Casal acionou o Conselho Nacional de Justiça (CNJ) pedindo a abertura de investigações contra seis desembargadores do Tribunal de Justiça de Mato Grosso (TJMT) por decisões contraditórias envolvendo uma propriedade na região de Barra do Garças, avaliada em R$ 350 milhões. São citados, na representação, os desembargadores Clarice Claudino da Silva, João Ferreira Filho, Sebastião de Moraes Filho, Nilza Maria Pôssas de Carvalho, Serly Marcondes Alves e Sebastião Barbosa de Farias. Fatos estariam relacionados, de acordo com os autores da petição, ao esquema de venda de sentenças apurado pelo Supremo Tribunal Federal (STF) após a extração de dados do celular do advogado Roberto Zampieri, assassinado em 2023.

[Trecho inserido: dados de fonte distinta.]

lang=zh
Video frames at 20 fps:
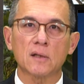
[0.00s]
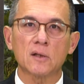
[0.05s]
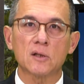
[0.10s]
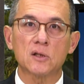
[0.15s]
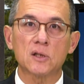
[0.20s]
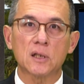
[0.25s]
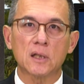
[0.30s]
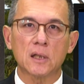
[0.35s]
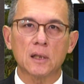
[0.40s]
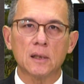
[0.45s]
的
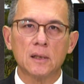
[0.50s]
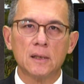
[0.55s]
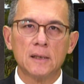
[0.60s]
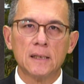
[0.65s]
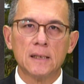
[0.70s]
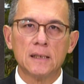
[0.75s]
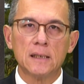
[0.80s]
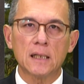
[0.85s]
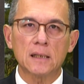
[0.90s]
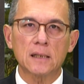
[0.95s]
这个
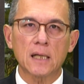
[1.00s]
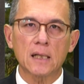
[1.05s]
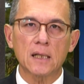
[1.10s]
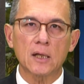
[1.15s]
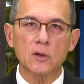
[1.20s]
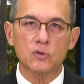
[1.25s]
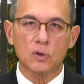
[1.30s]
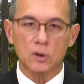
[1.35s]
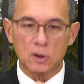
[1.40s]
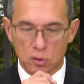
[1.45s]
让大家
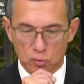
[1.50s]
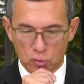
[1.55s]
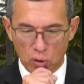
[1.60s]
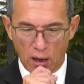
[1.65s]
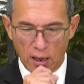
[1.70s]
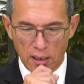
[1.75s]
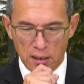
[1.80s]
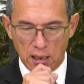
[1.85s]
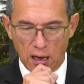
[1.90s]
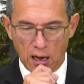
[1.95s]
觉得说，
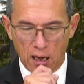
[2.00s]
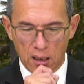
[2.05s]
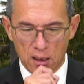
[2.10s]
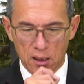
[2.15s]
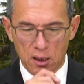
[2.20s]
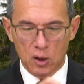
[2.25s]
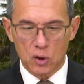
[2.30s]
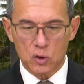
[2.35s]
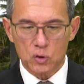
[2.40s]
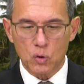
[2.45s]
哎呀，
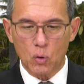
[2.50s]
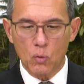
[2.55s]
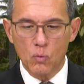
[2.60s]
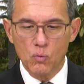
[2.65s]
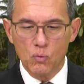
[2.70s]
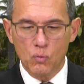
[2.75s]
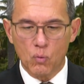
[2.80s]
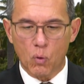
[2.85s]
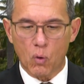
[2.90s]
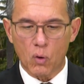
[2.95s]

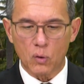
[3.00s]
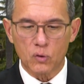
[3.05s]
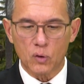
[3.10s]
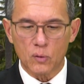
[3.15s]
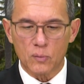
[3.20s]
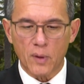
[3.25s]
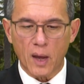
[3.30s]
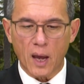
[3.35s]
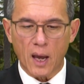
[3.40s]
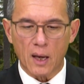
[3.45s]
中国对
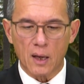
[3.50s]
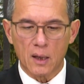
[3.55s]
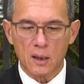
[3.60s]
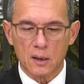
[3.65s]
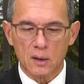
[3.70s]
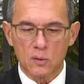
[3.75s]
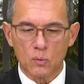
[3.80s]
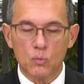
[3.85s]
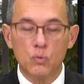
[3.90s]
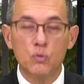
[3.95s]
不对？
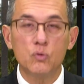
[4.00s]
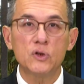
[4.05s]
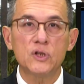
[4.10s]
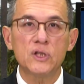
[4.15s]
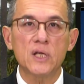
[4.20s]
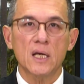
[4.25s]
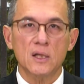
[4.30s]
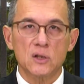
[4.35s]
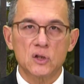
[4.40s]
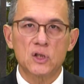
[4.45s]
无
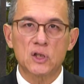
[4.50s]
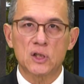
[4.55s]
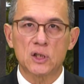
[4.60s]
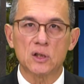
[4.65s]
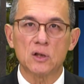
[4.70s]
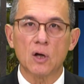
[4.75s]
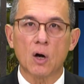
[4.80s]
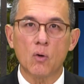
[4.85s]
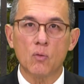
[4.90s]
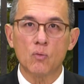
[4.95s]
限
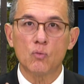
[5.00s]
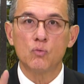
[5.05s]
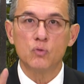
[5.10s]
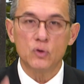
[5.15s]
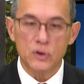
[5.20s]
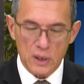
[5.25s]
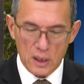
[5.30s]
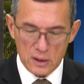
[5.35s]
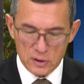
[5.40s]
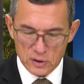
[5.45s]
期哦，无
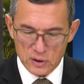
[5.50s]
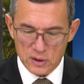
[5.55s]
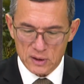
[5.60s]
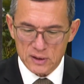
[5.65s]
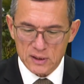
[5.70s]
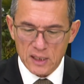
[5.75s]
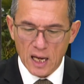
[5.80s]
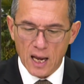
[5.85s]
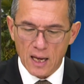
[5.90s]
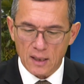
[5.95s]
限期
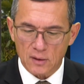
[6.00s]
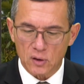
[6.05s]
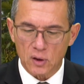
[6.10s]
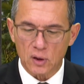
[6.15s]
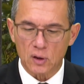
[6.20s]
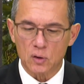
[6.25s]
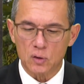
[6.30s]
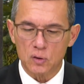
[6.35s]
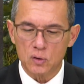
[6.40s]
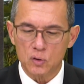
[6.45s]
暂
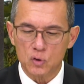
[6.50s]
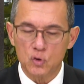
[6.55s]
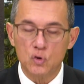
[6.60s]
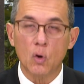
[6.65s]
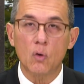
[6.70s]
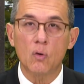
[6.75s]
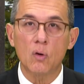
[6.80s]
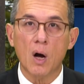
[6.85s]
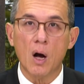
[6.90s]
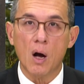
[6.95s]
停
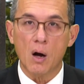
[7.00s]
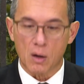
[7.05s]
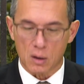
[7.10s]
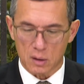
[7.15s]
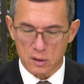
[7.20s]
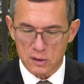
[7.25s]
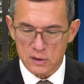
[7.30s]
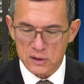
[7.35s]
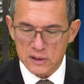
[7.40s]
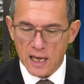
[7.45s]
中澳
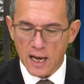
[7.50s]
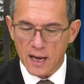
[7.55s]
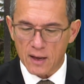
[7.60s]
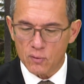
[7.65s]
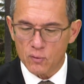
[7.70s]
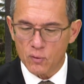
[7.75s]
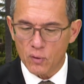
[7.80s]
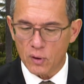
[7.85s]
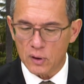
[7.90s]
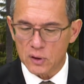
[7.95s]

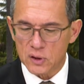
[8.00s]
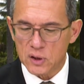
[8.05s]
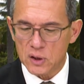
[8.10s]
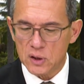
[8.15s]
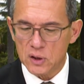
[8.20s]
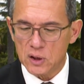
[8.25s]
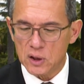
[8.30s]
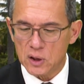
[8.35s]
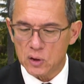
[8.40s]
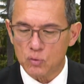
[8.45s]
战略
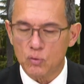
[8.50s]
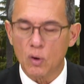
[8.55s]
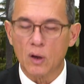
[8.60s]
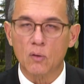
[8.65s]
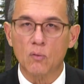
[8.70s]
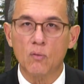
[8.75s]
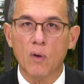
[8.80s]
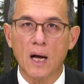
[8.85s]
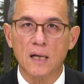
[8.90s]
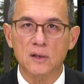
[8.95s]
经济对
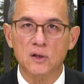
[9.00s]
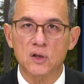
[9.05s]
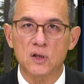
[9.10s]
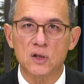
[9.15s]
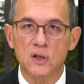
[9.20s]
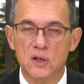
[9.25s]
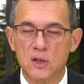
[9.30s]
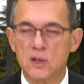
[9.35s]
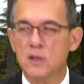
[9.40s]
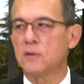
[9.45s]
话
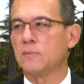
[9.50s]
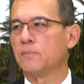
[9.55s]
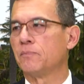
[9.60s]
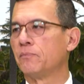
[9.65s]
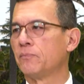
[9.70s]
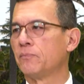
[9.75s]
机制。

Assinam a representação Gilberto Romanato e Eliana Moreira da Silva Romanato, que sustentam serem os legítimos proprietários da Fazenda Eldorado, avaliada, em valores atuais, em mais de R$ 350 milhões e vendida a Geraldo Martins do Carmo, ainda em 2012, por R$ 67,5 mi. Ocorre que, segundo a família Romanato, o montante não foi integralmente quitado, culminando na rescisão do contrato.

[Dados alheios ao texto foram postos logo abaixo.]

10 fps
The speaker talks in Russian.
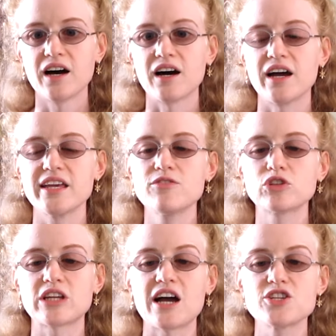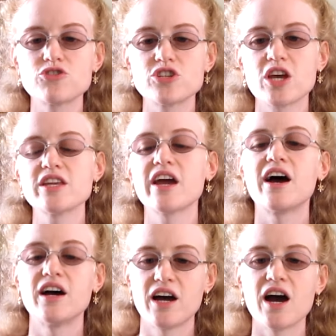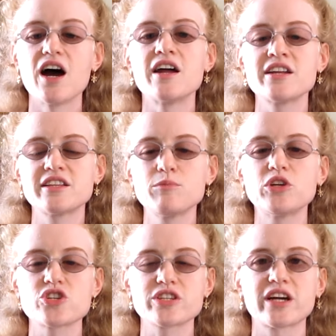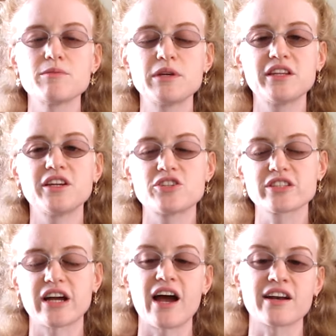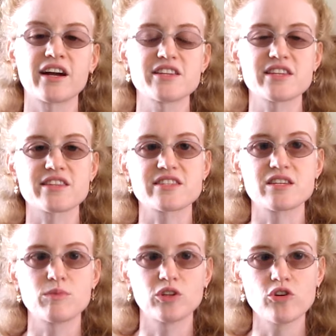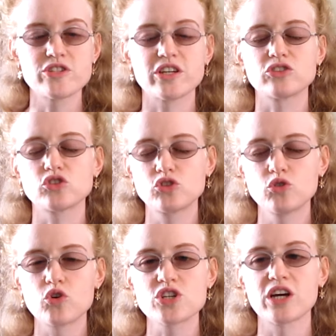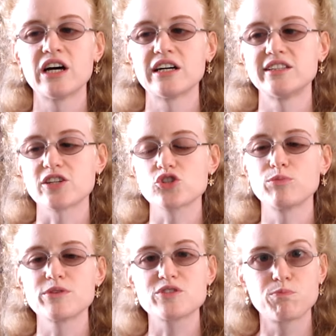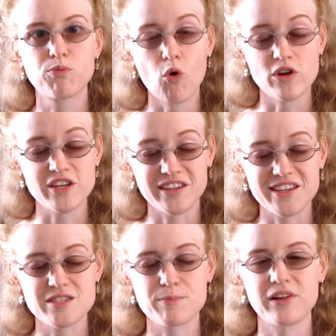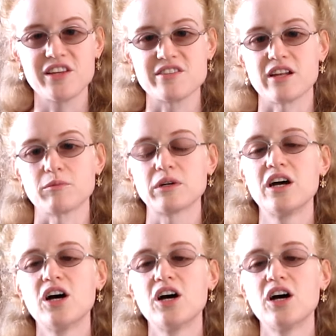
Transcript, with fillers: А, и вот ощущение ритмической и метрической организации мелодии тоже должно быть понято исполнителем.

Segundo os representantes, o Judiciário mato-grossense teria agido de formas escusas para beneficiar Bernardo Mazutti, sucessor de Geraldo Martins, que viriam a ser representados por Roberto Zampieri. Mesmo sem legitimidade, Martins e Mazutti, posteriormente, teriam mantido a posse da fazenda a partir de decisões omissas, que ignoraram a legítima rescisão contratual.
A petição alega também que as decisões da Turma Julgadora validaram alienações fiduciárias e procedimentos expropriatórios extrajudiciais nulos. Inclusive em favor do Banco do Bradesco, instituição com a qual Romanato contraiu dívidas sob a promessa de pagá-las com o dinheiro da fazenda. No entanto, sem receber dos compradores, Gilberto teria deixado de quitar os empréstimos, gerando um efeito cascata de dívidas e a alienação da fazenda logo depois.

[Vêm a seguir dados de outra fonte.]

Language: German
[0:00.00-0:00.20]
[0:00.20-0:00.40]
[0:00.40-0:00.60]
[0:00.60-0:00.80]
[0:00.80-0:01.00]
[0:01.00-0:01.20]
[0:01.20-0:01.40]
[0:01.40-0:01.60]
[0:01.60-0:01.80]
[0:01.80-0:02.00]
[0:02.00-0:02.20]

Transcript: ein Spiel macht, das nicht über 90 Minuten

Contudo, inicialmente, a desembargadora Clarice Claudino teria negado o direito ao banco e mudado de posição radicalmente após a oposição de embargos.
De acordo com a representação, os fatos fundamentam-se em provas colhidas pela Polícia Federal nos autos da Ação Penal nº 0155993-10.2024.1.00.0000, que tramita no Supremo Tribunal Federal sob a relatoria do Ministro Cristiano Zanin, após denúncia oferecida pela Procuradoria-geral da República.
Na petição, requerem a abertura de Processo Administrativo Disciplinar (PAD) contra os seis magistrados supostamente envolvidos no caso.